*Given information*
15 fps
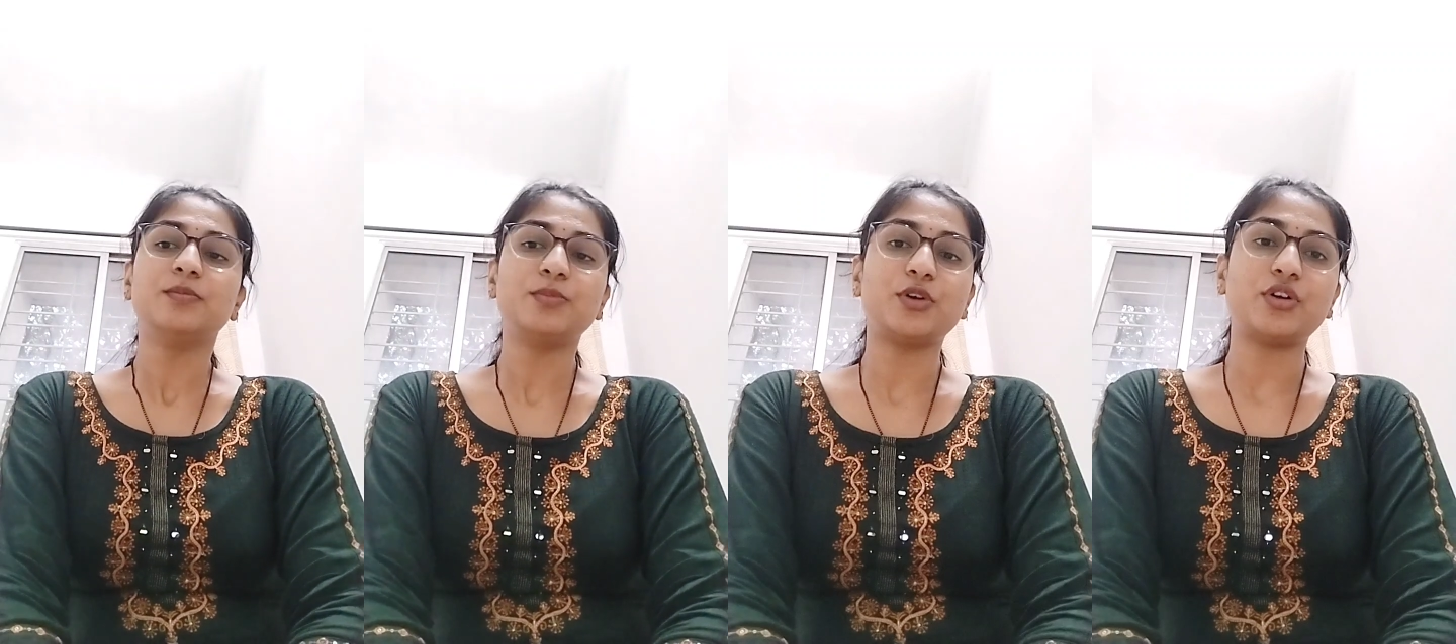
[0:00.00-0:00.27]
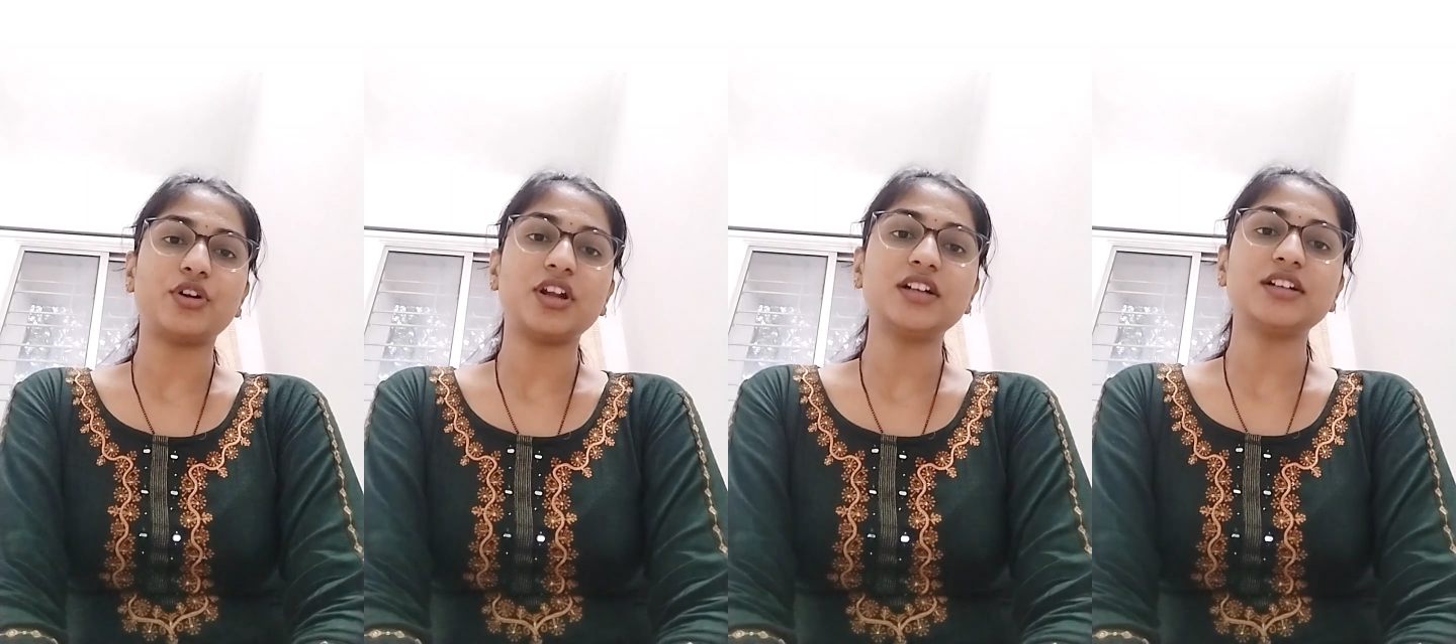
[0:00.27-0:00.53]

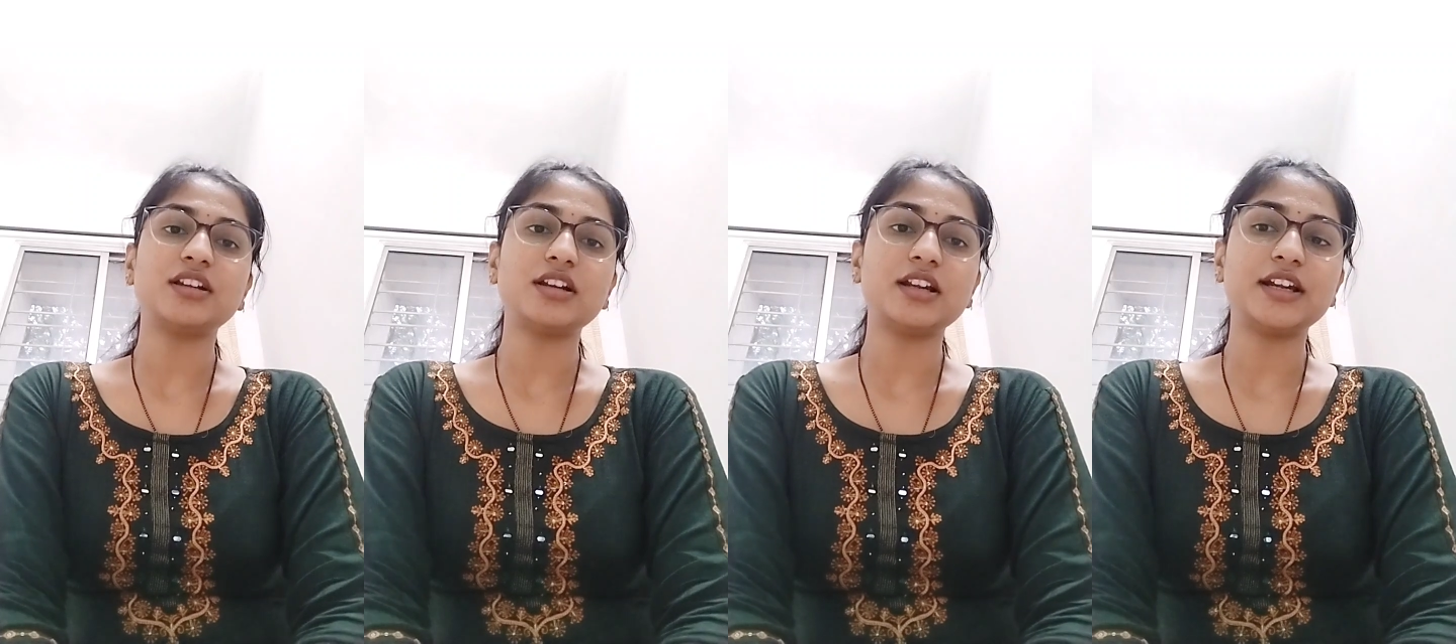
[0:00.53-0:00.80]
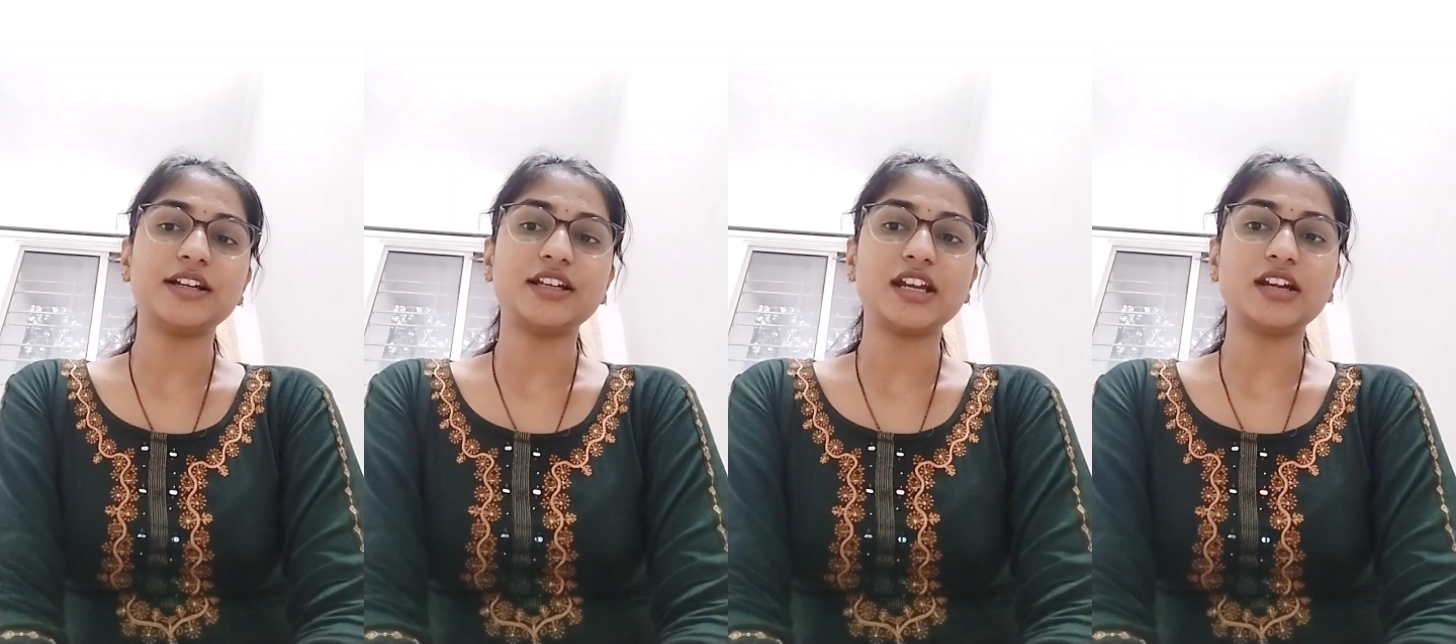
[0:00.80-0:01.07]
product
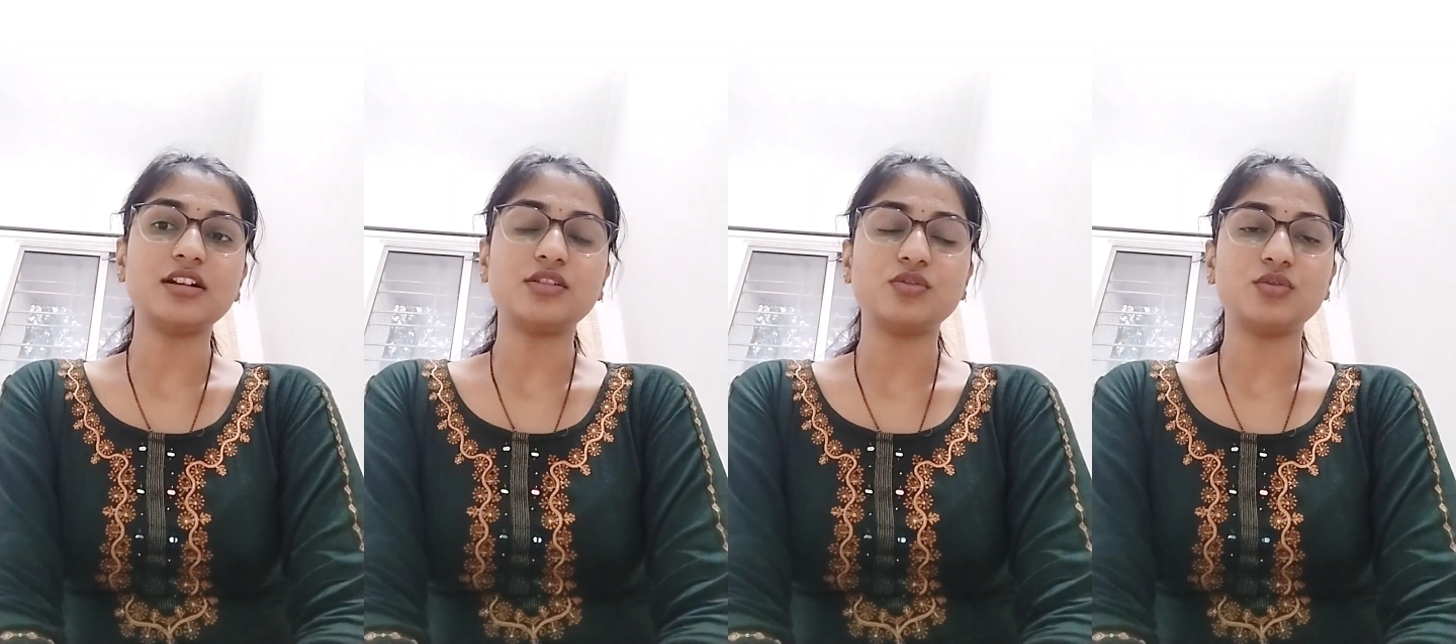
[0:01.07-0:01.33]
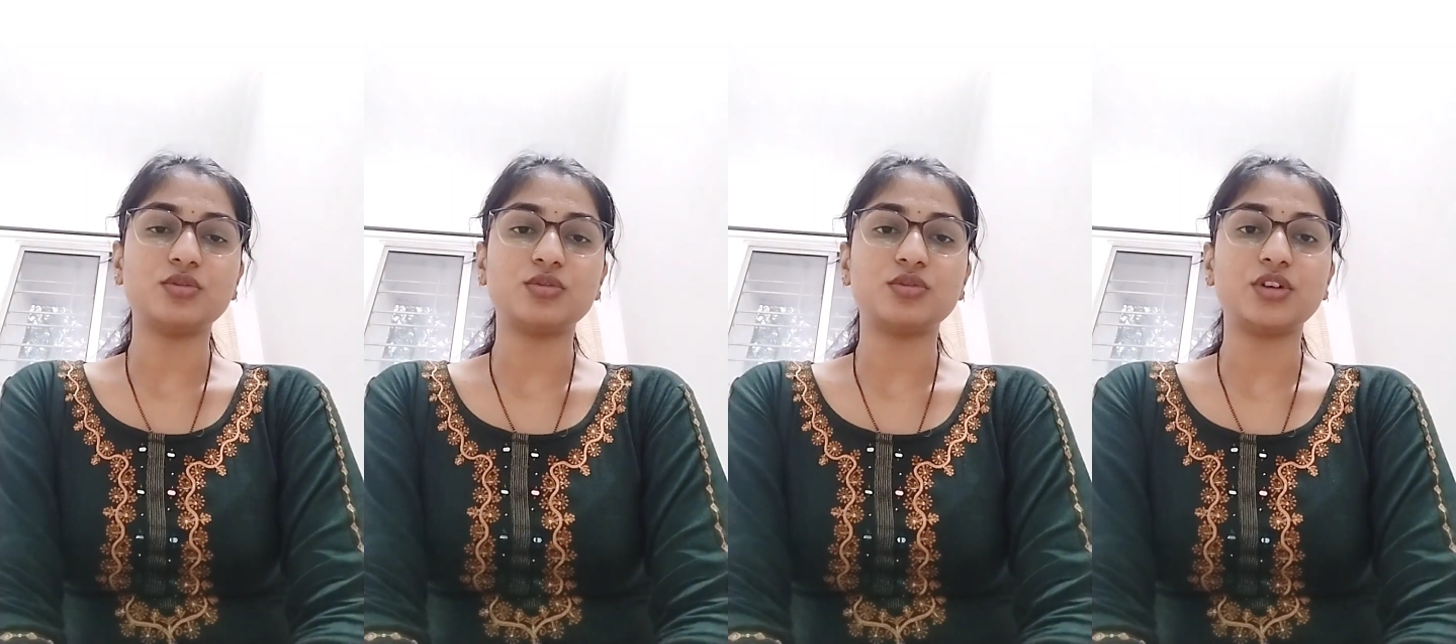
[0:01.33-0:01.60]
related
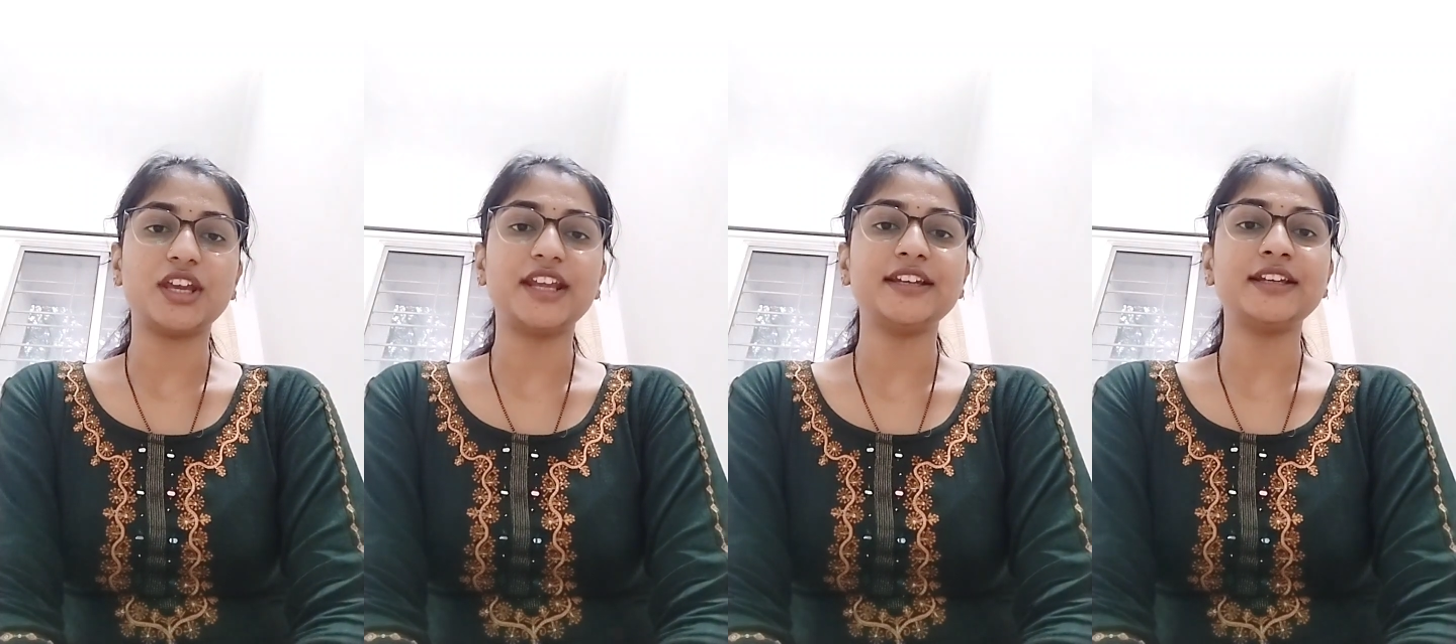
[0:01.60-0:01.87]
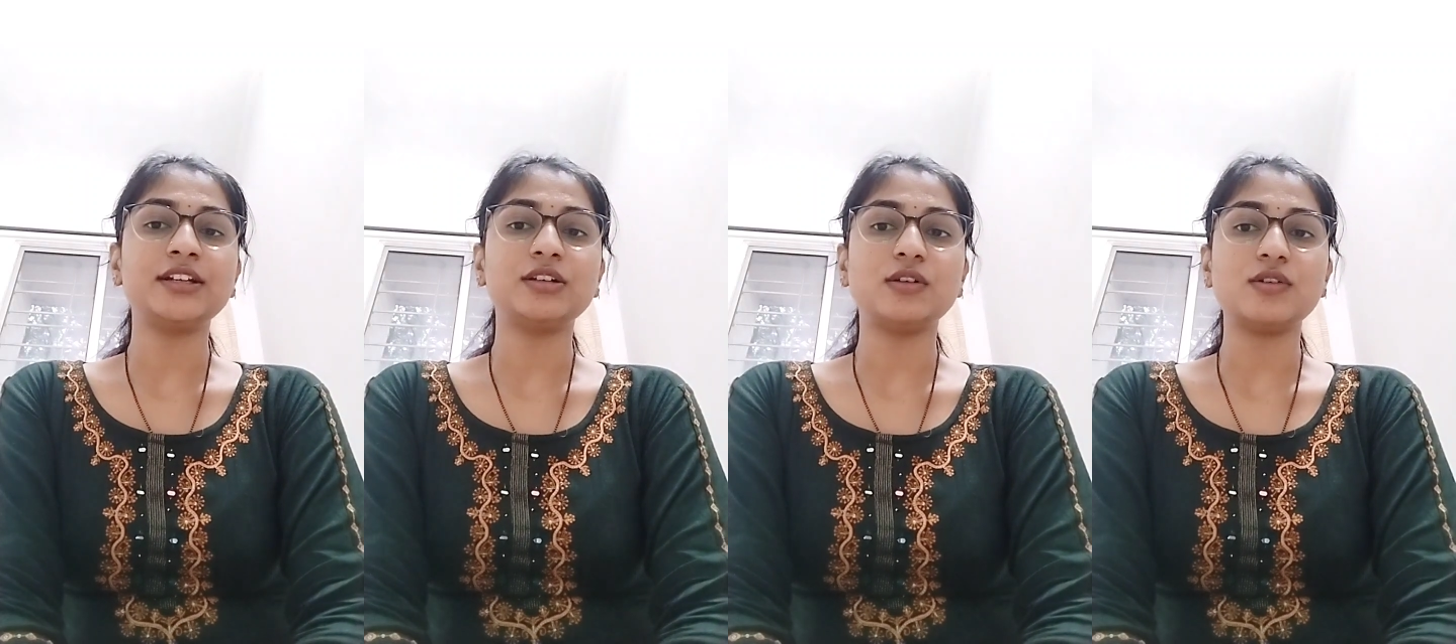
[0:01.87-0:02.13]
to
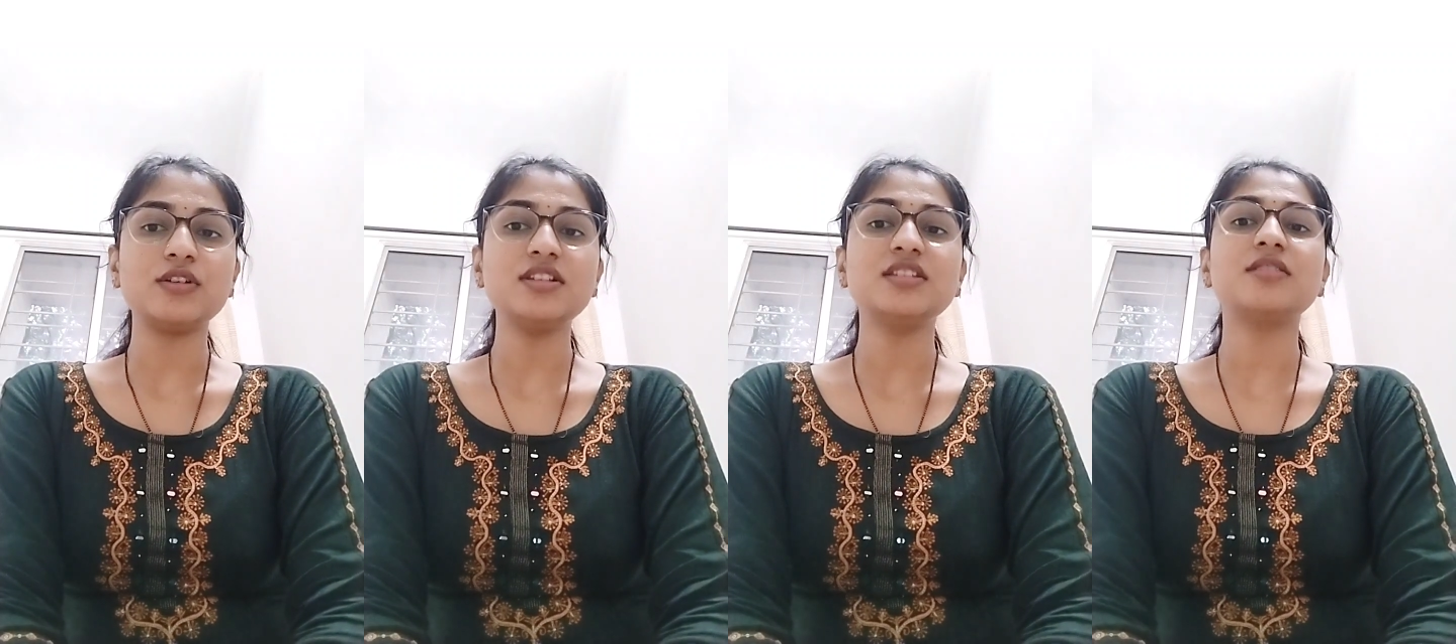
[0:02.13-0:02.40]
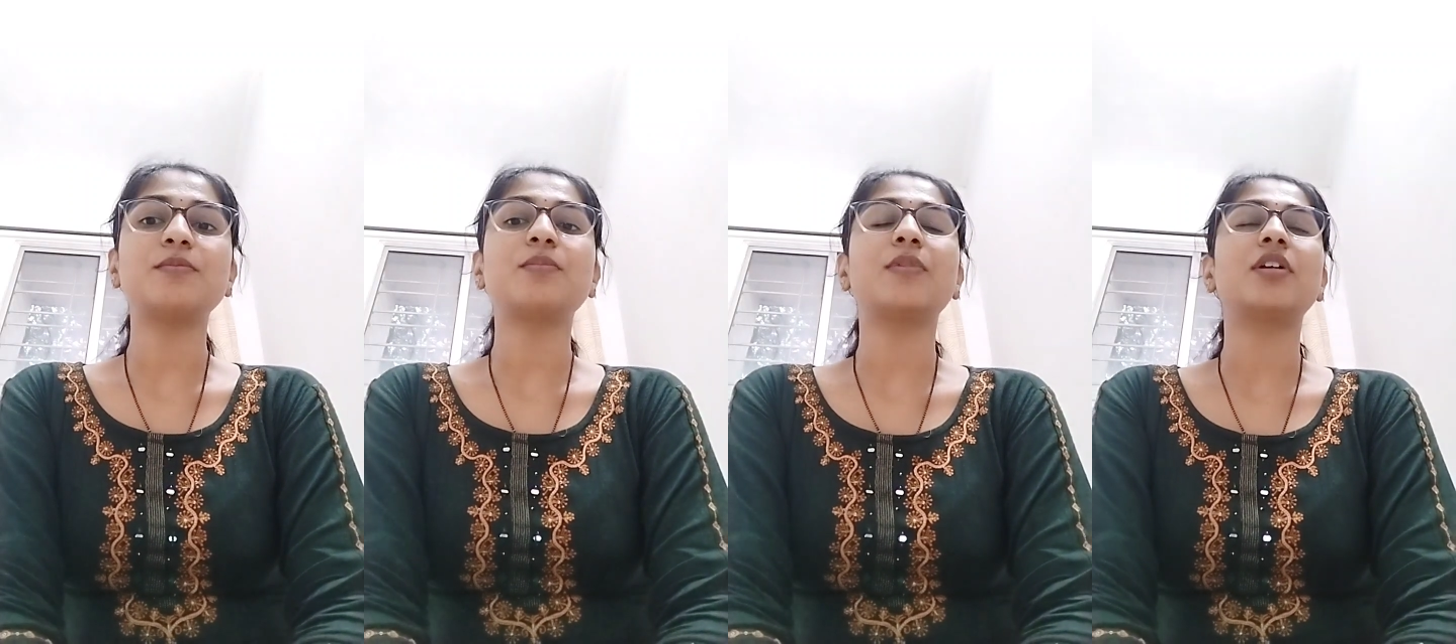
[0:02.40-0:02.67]
any dose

*What is expected*
Each line from the one containing "[0:00.00-0:00.27]" through the final line of the data must be reproduced exactly, both ends included, with no pictures in the copy.

*Solution for this problem*
[0:00.00-0:00.27]
[0:00.27-0:00.53]

[0:00.53-0:00.80]
[0:00.80-0:01.07]
product
[0:01.07-0:01.33]
[0:01.33-0:01.60]
related
[0:01.60-0:01.87]
[0:01.87-0:02.13]
to
[0:02.13-0:02.40]
[0:02.40-0:02.67]
any dose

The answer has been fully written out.